** DATA TO PROCESS **
########################################

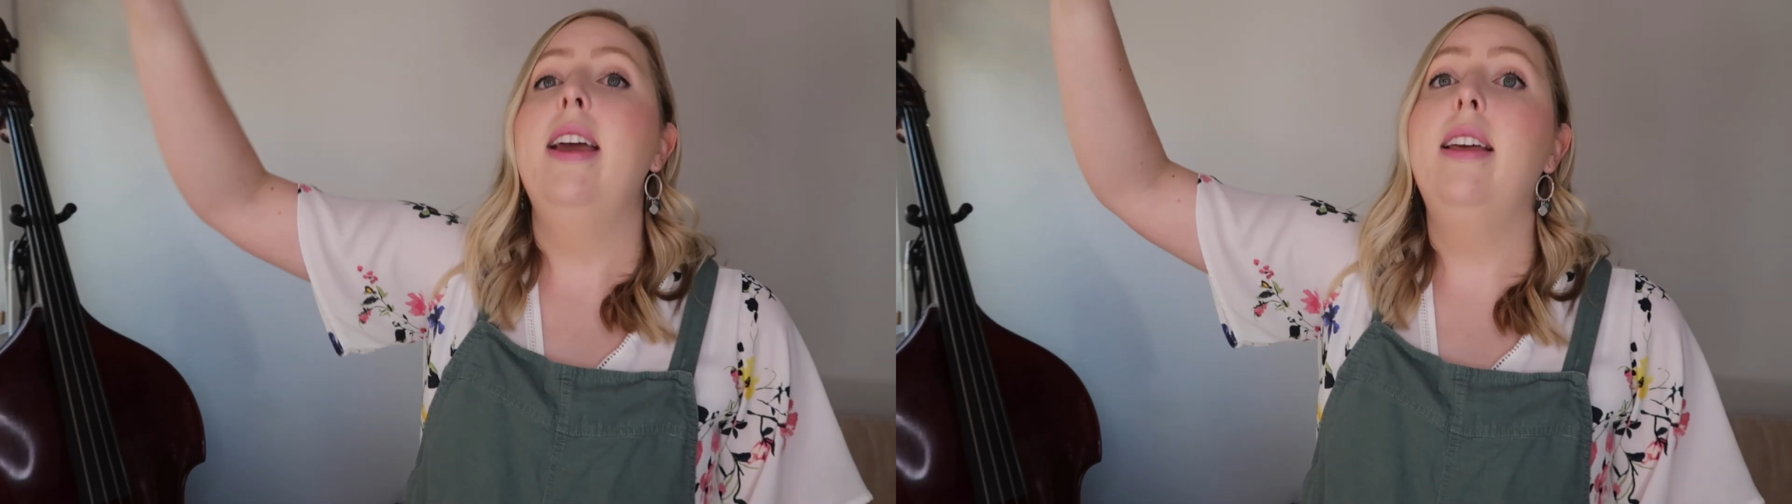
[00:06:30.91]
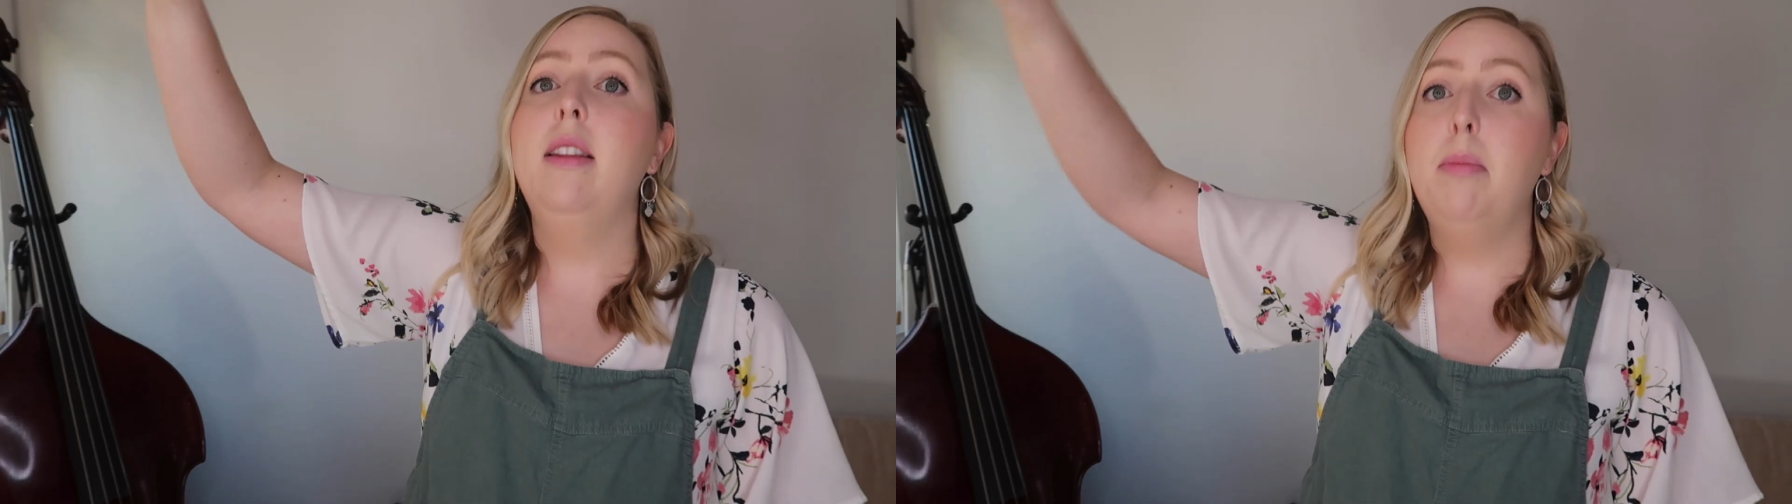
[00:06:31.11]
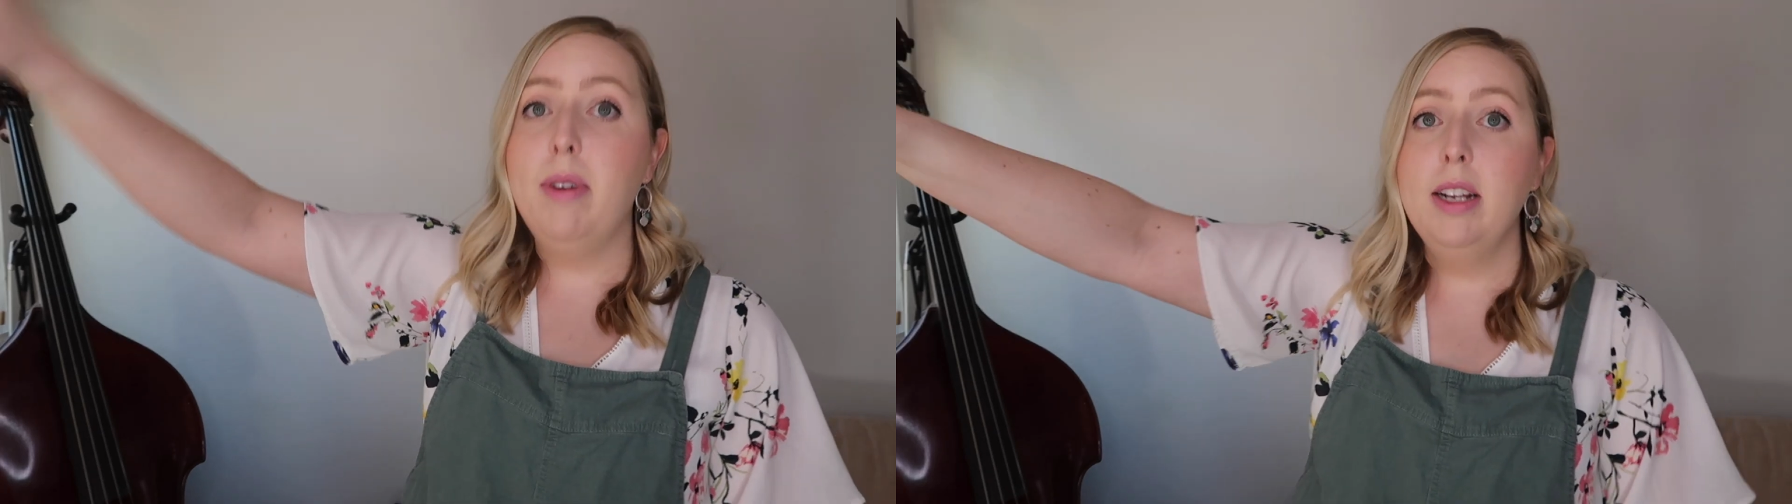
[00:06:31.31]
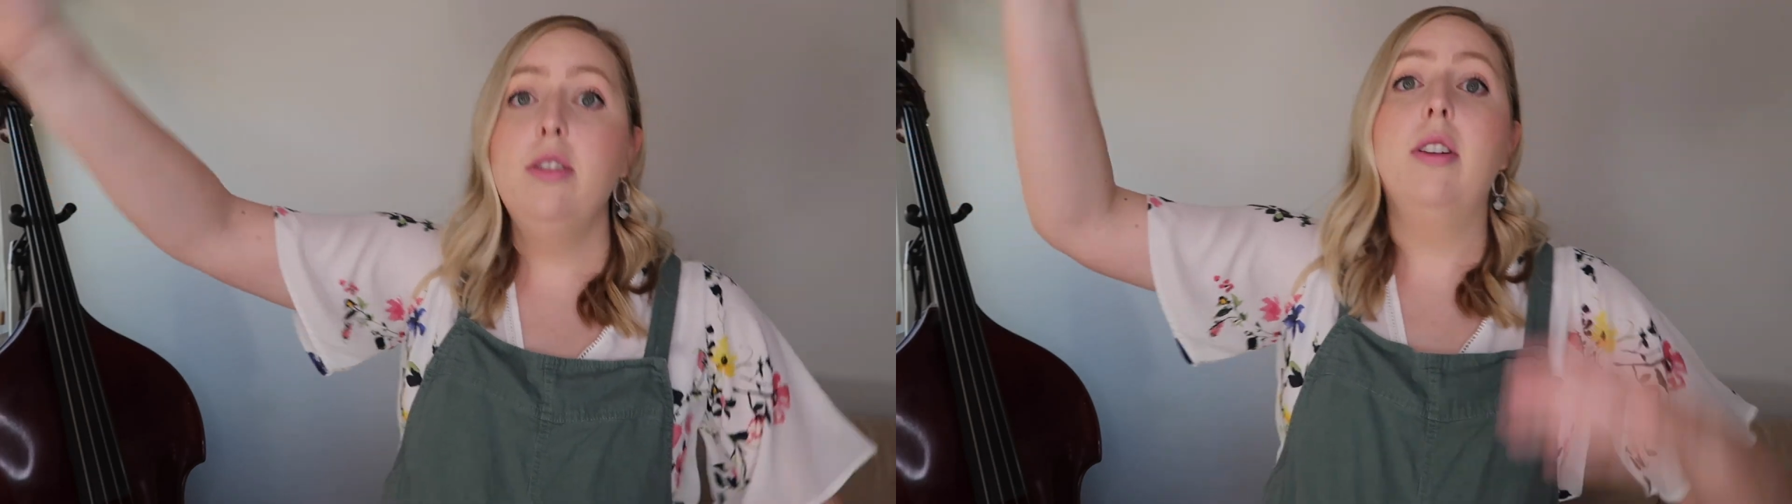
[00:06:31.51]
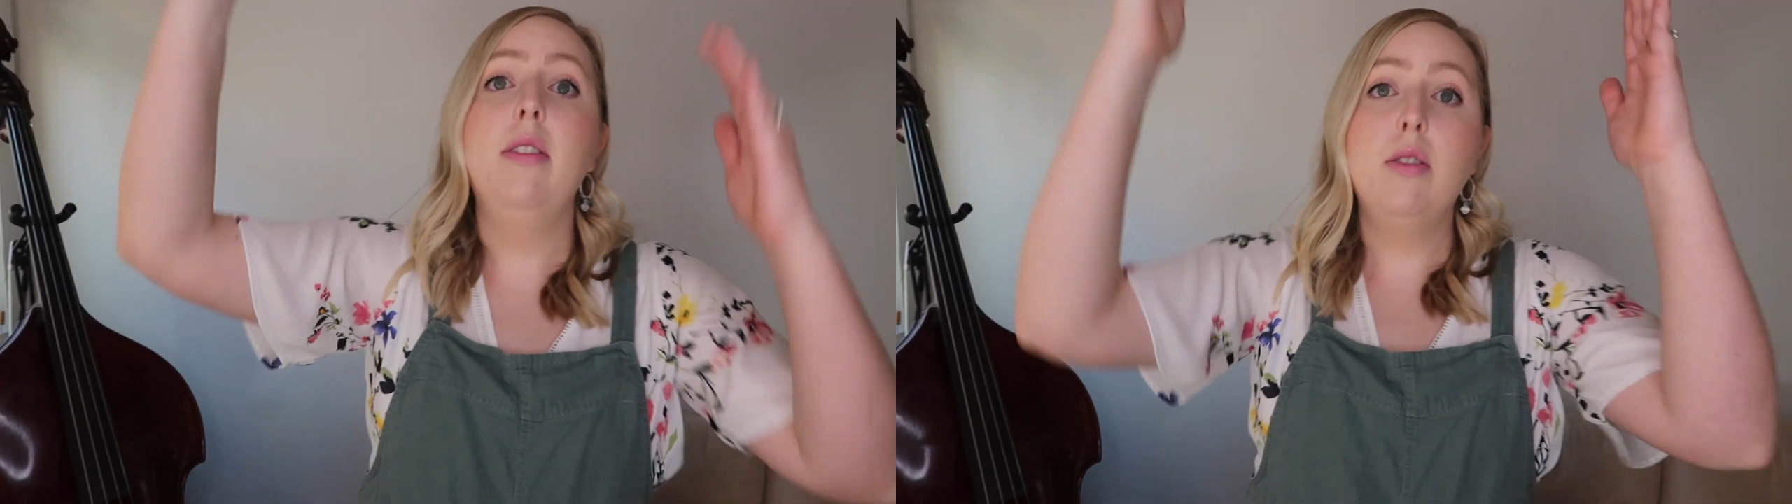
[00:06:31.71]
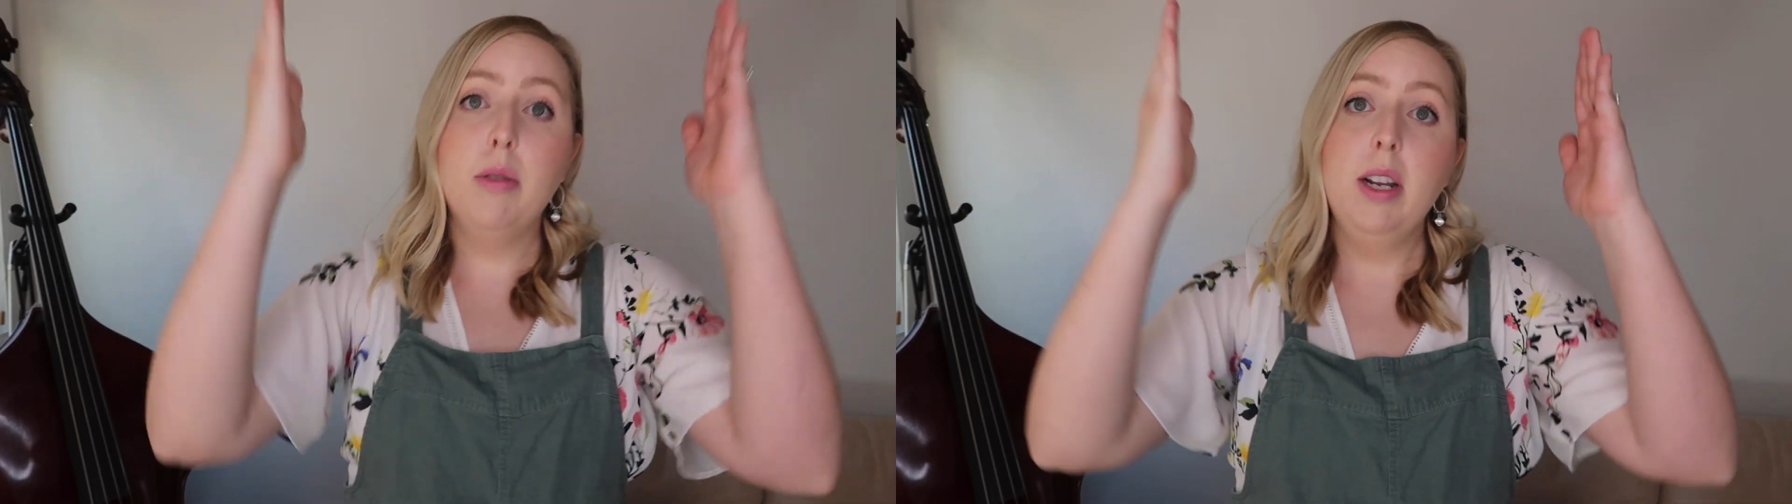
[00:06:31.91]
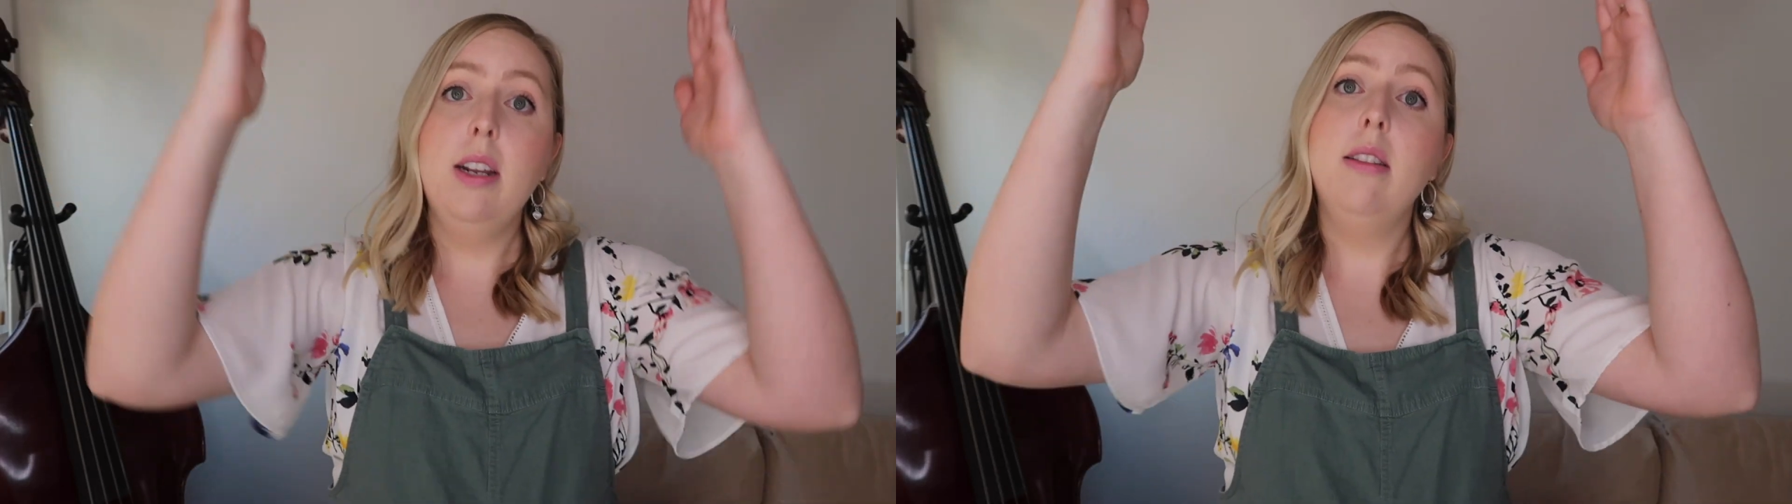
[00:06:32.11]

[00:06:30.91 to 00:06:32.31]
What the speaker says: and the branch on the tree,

########################################

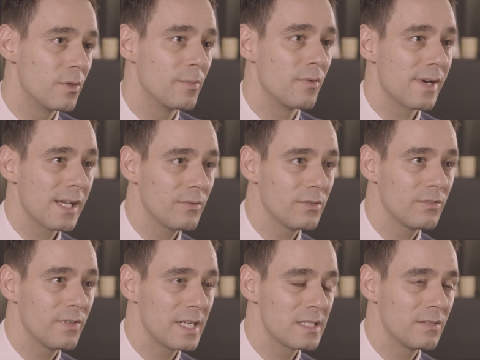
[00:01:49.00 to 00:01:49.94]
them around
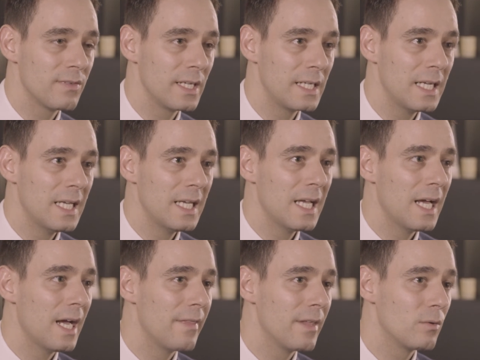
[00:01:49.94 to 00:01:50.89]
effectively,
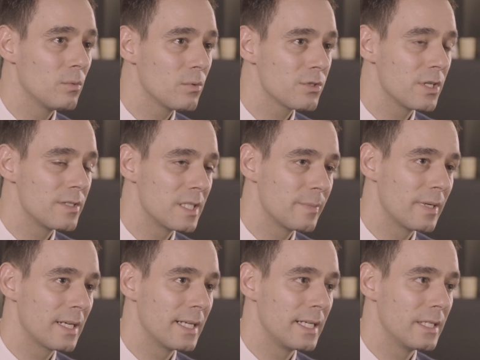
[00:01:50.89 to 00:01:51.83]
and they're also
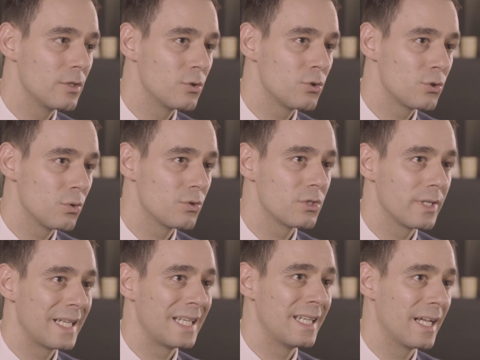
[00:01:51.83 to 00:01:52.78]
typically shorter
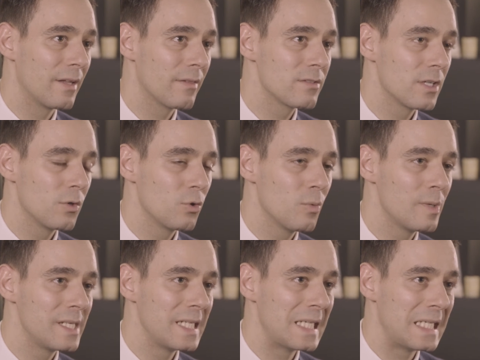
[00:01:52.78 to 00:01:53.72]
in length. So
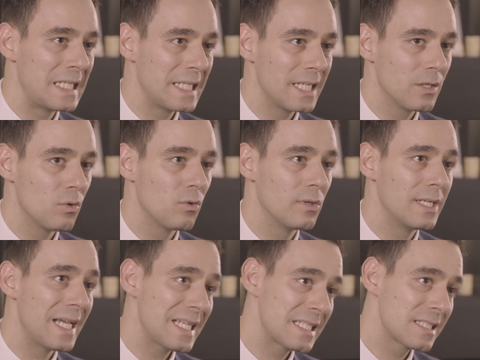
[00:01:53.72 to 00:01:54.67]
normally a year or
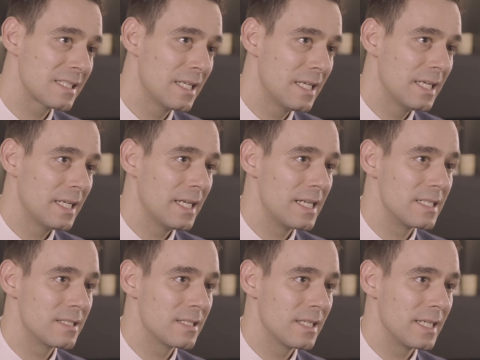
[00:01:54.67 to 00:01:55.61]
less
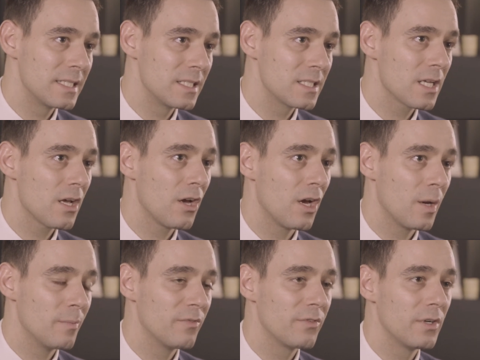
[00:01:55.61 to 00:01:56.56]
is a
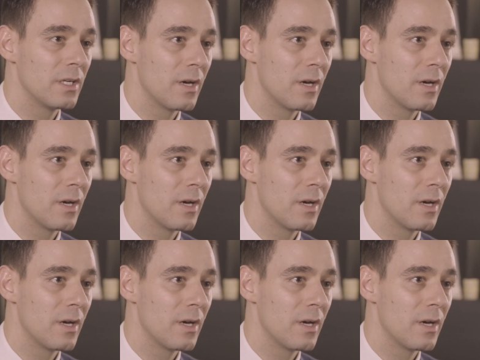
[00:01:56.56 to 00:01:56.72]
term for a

########################################

** EXERCISE REQUIREMENTS **
Copy the listing above exactly, but only from the line with "[00:06:30.91]" through the line with "What the speaker", including those two lines and excluding any picture.

** ANSWER TO THIS PROBLEM **
[00:06:30.91]
[00:06:31.11]
[00:06:31.31]
[00:06:31.51]
[00:06:31.71]
[00:06:31.91]
[00:06:32.11]

[00:06:30.91 to 00:06:32.31]
What the speaker says: and the branch on the tree,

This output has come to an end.